Pour le député LR Thierry Solère, les trois parlementaires de gauche qui vont se rendre en Syrie sont "des pieds nickelés"

Publié à 12h01, le 22 septembre 2015 , Modifié à 12h06, le 22 septembre 2015

Pour le député LR Thierry Solère, les trois parlementaires de gauche qui vont se rendre en Syrie sont "des pieds nickelés"
© JACQUES DEMARTHON / AFP

Ce n’est pas la première fois, depuis le début de la crise syrienne, que des parlementaires français se rendent au pays de Bachar El-Assad. Sauf que cette fois-ci, leur escapade est un tout petit peu moins polémique.
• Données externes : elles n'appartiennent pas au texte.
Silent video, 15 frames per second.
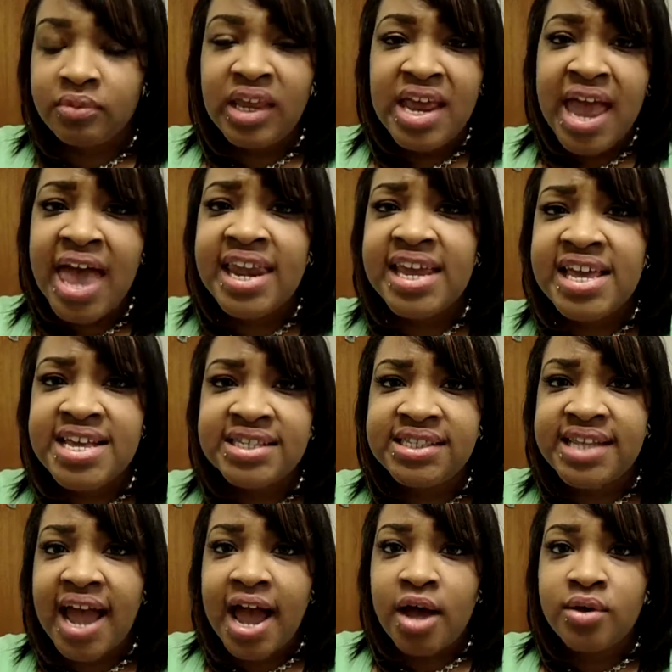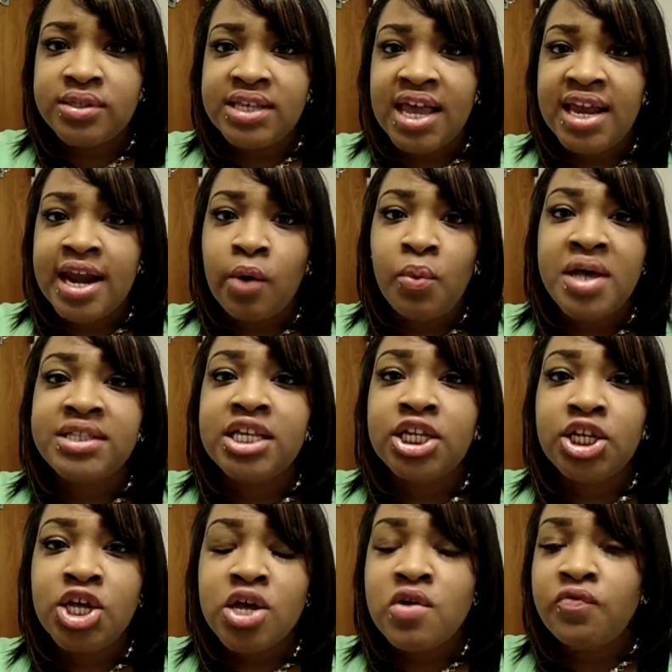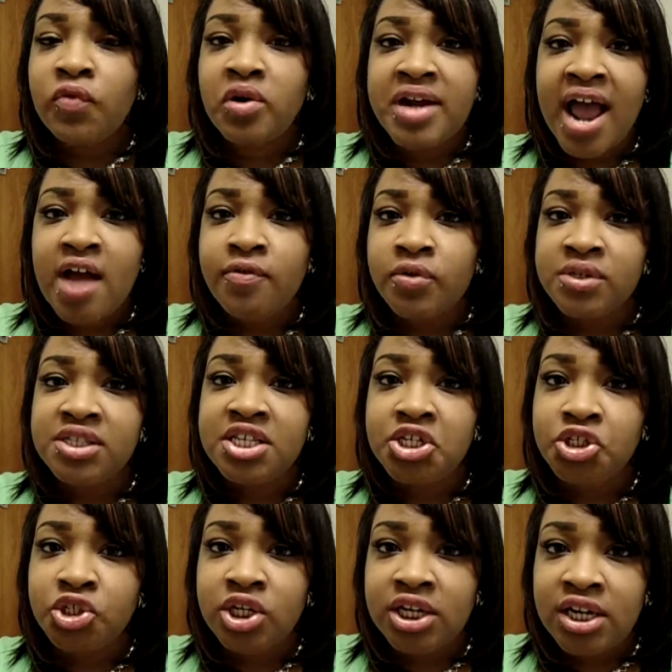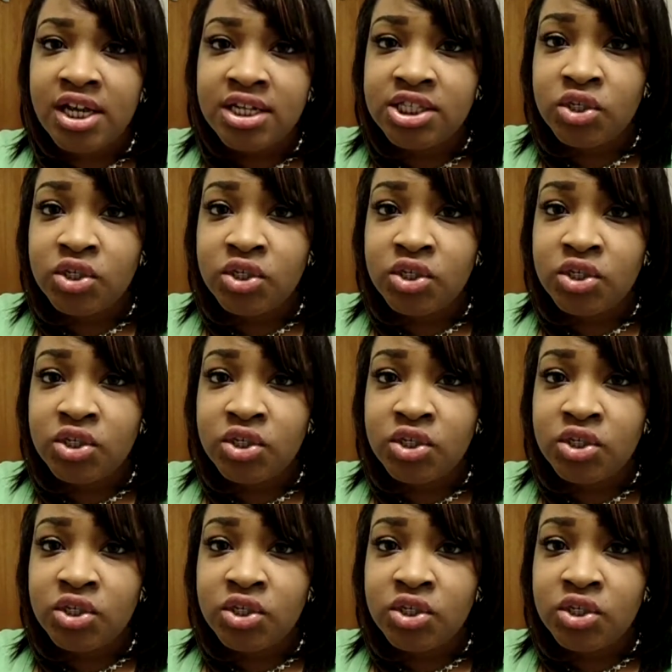elegant styles. And I wasn't looking for an Afrocentric look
Trois députés de gauche, Gérard Bapt, Christian Hutin et Jérôme Lambert, ont ainsi annoncé leur intention de se rendre en Syrie, "à titre privé", fin septembre afin, disent-ils, de "manifester la solidarité des parlementaires français avec les minorités d’Orient". Pas question cette fois-ci d’avoir un entretien particulier avec le dictateur syrien.
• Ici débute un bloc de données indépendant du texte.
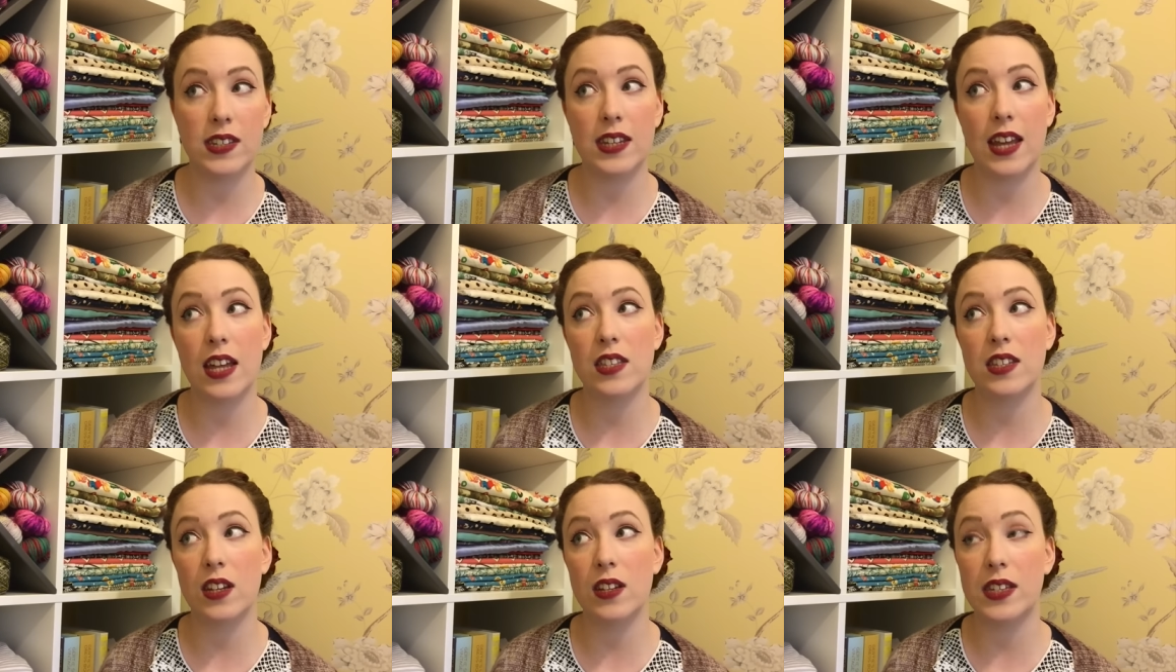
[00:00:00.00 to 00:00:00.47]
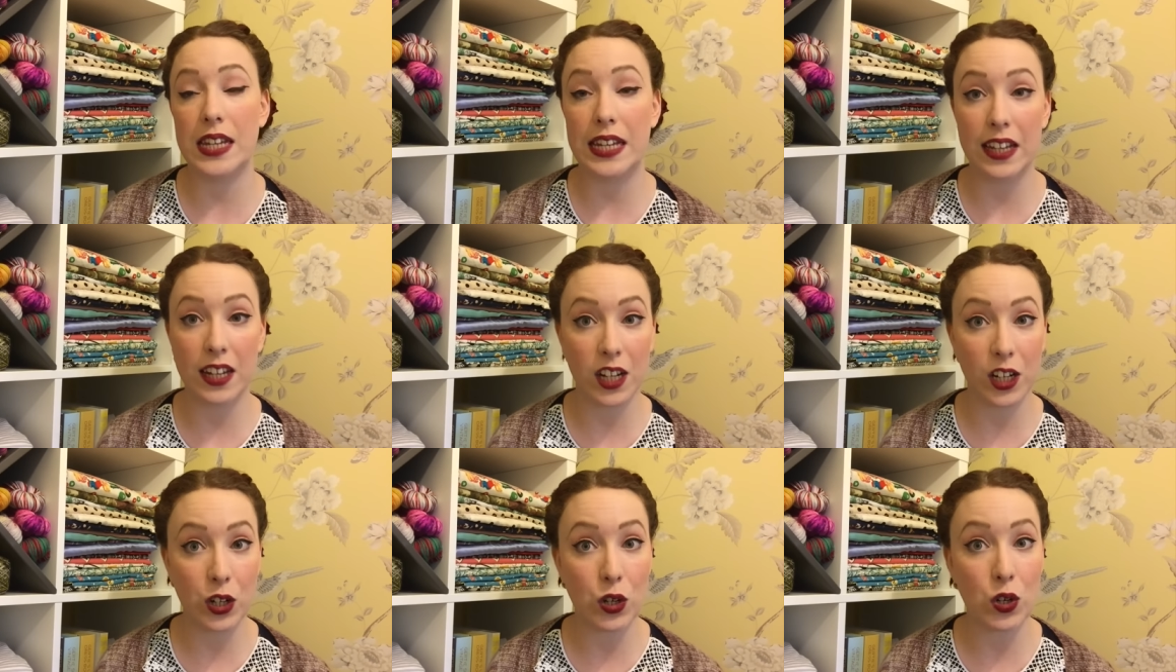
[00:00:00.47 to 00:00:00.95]
and that does
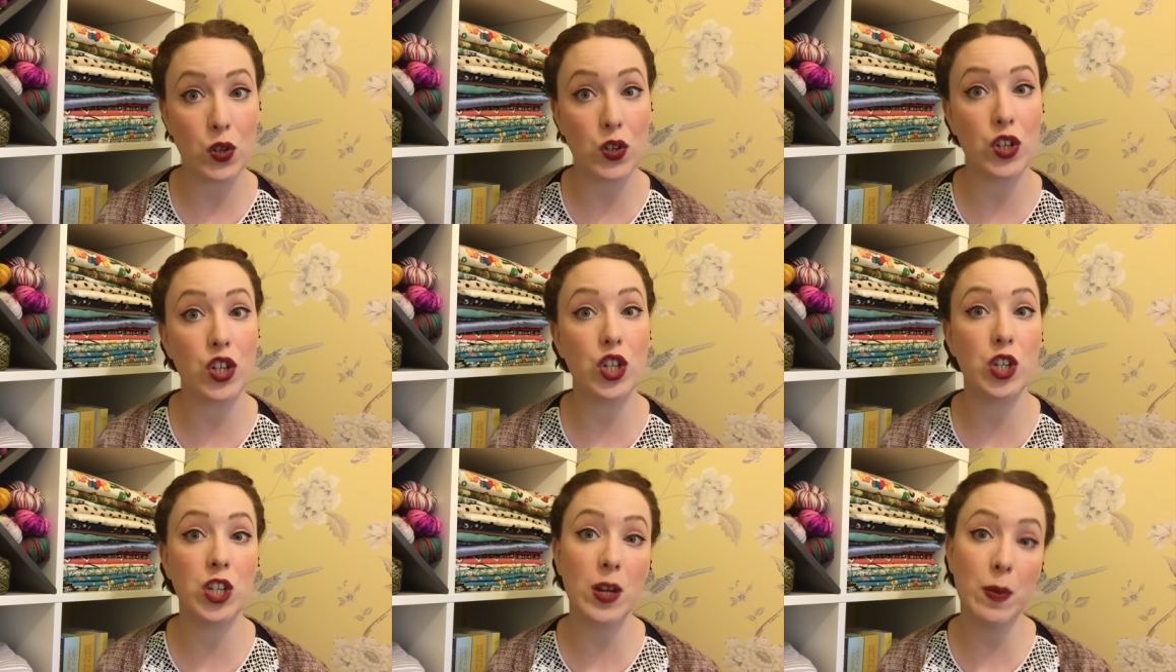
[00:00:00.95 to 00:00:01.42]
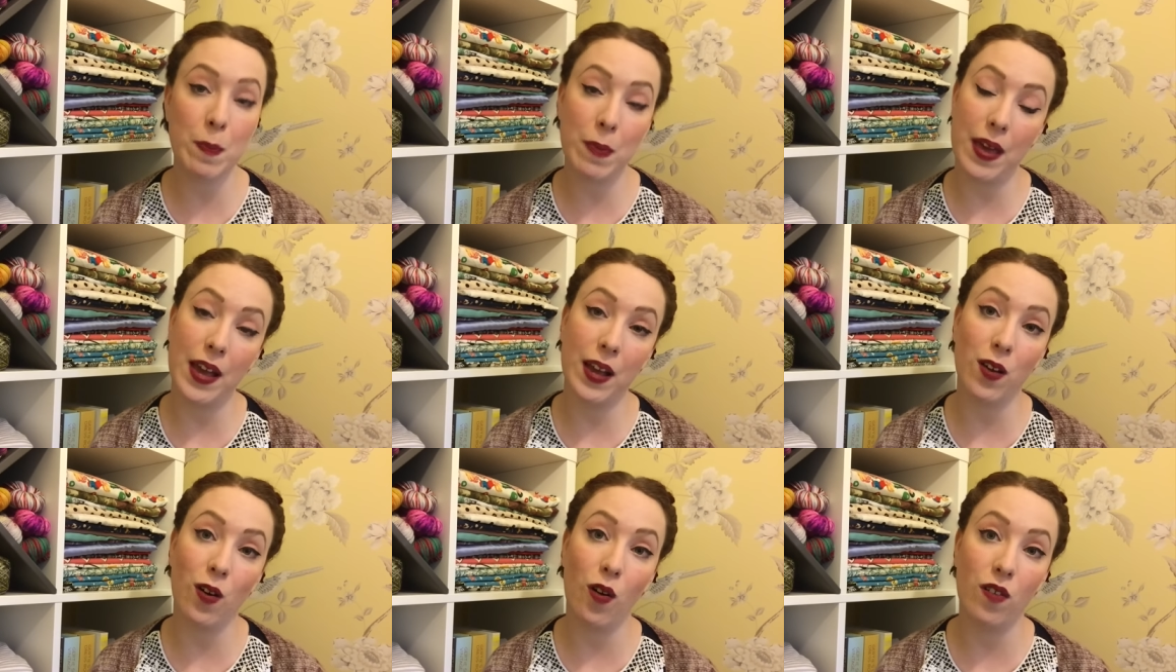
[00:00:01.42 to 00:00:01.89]
include
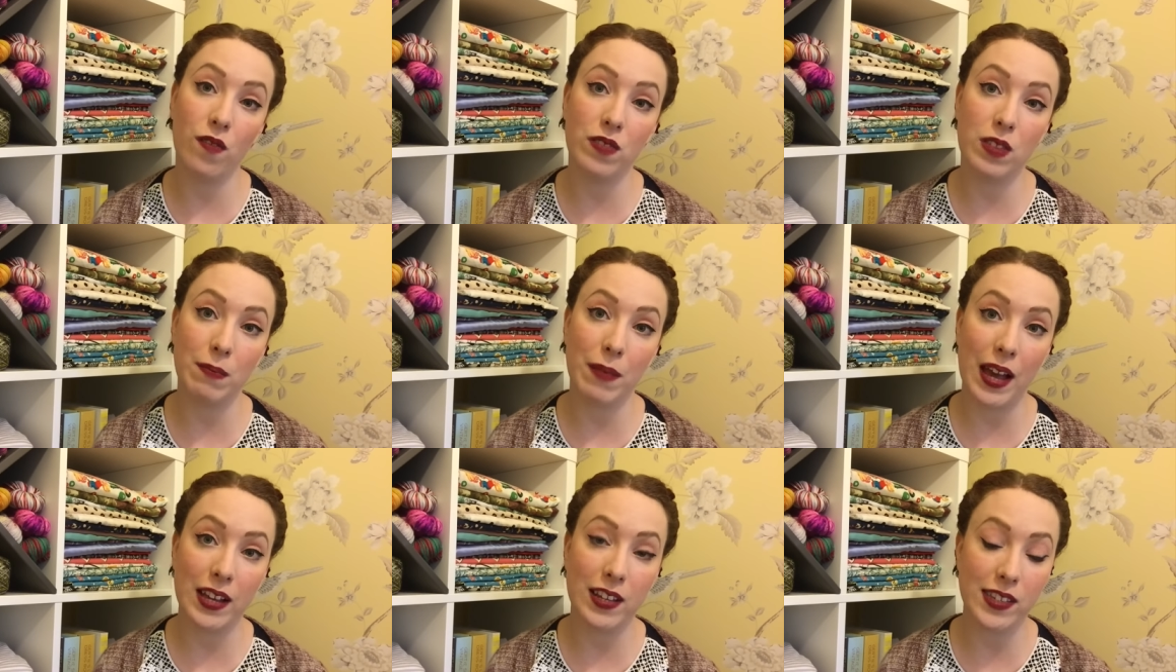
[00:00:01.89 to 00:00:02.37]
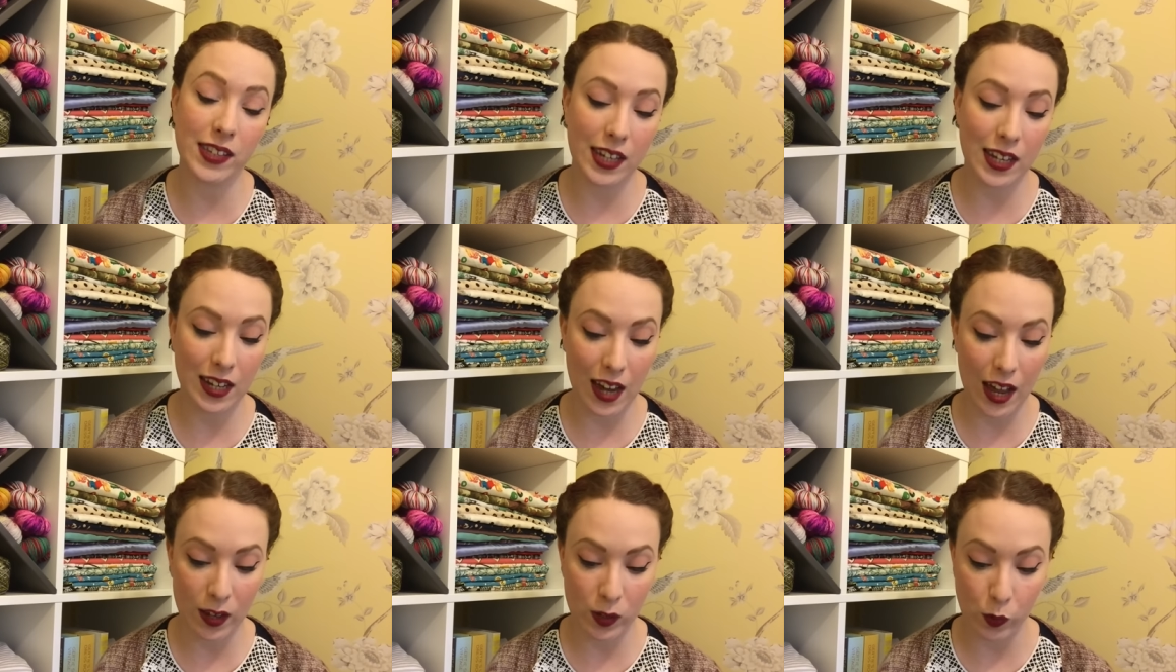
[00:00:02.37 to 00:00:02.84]
shipping of the
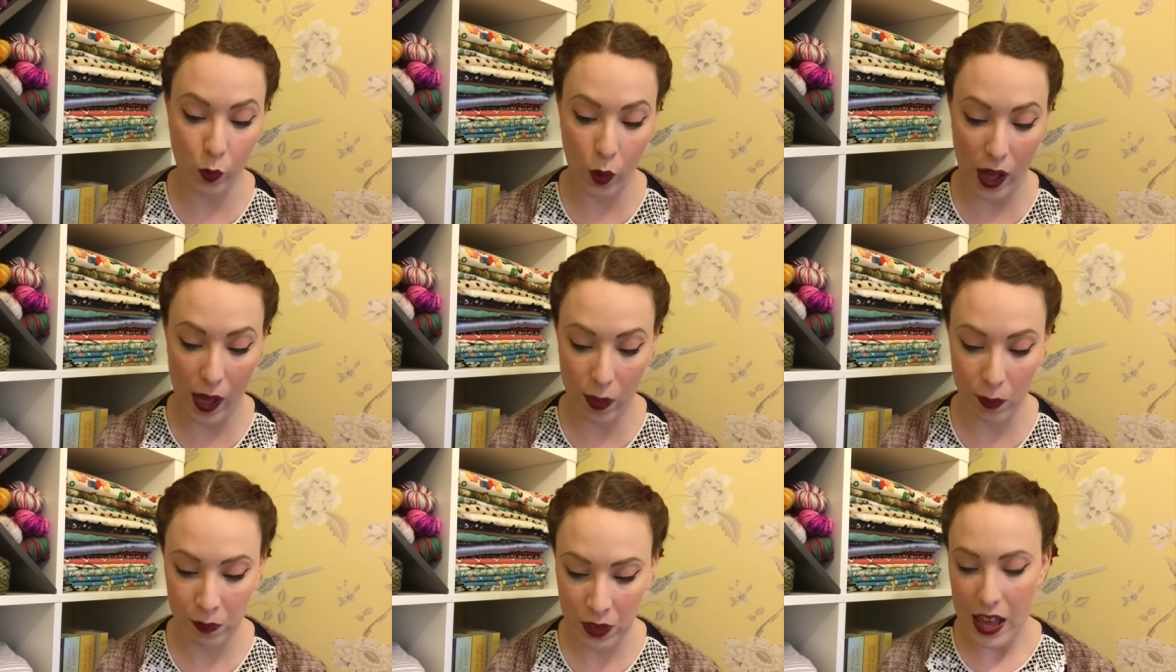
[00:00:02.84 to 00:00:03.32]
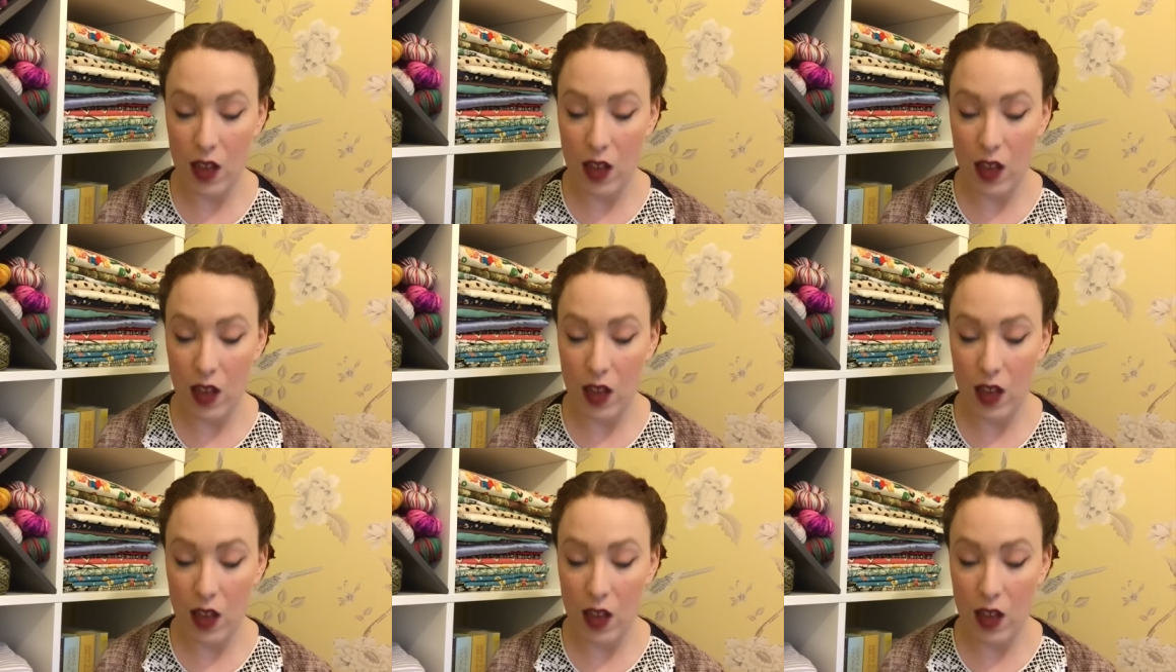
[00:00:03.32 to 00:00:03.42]
magazine as well.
Il n’empêche. Ce sont, pour le député de Les Républicains Thierry Solère, des "pieds nickelés". Invité de la matinale de LCI / Radio Classique ce mardi 22 septembre, l’homme qui chapeaute la primaire rue de Vaugirard a appelé ses collègues "à la responsabilité". Et de développer :

"

En Syrie, il y a la guerre. En Syrie, il y a des bombardements de la coalition internationale. En Syrie, on voit les Russes qui sont en train d’arriver pour bombarder. Est-ce qu’on a besoin dans ce contexte si compliqué et où on attendrait de la France qu’elle prenne l’initiative d’une coalition internationale de voir trois parlementaires qui vont là-bas ? C’est des pieds nickelés. Ce n’est pas responsable de leur part de faire cela.

"

Gérard Bapt, seul encarté PS, de cette petite délégation, a déjà eu l’accord de Bruno Le Roux qui lui a demandé de ne pas se faire "instrumentaliser" et de ne pas rencontrer Bachar El-Assad. En réponse, le député a promis "d’éviter les dérapages" lors de cette visite.
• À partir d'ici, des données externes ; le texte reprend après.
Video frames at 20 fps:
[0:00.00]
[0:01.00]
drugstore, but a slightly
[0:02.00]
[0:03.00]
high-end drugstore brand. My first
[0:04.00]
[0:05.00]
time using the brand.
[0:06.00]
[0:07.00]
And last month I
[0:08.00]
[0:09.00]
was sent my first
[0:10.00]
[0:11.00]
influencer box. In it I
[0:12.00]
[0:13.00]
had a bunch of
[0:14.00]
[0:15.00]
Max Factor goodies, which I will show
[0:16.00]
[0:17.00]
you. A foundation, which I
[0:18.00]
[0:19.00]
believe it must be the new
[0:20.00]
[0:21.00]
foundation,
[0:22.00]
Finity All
En mars, lors de la précédente visite, polémique, de parlementaires français en Syrie, Gérard Bapt, président du groupe d’amitié France-Syrie, était déjà de la partie. Et s’était fait remonter les bretelles par les dirigeants socialistes. Jean-Christophe Cambadélis avait souhaité sanctionner l’intéressé, comme Bruno Le Roux qui lui demandait de démissionner de la tête du groupe d’amitié. Avant de faire machine arrière et de demander une simple suspension du groupe.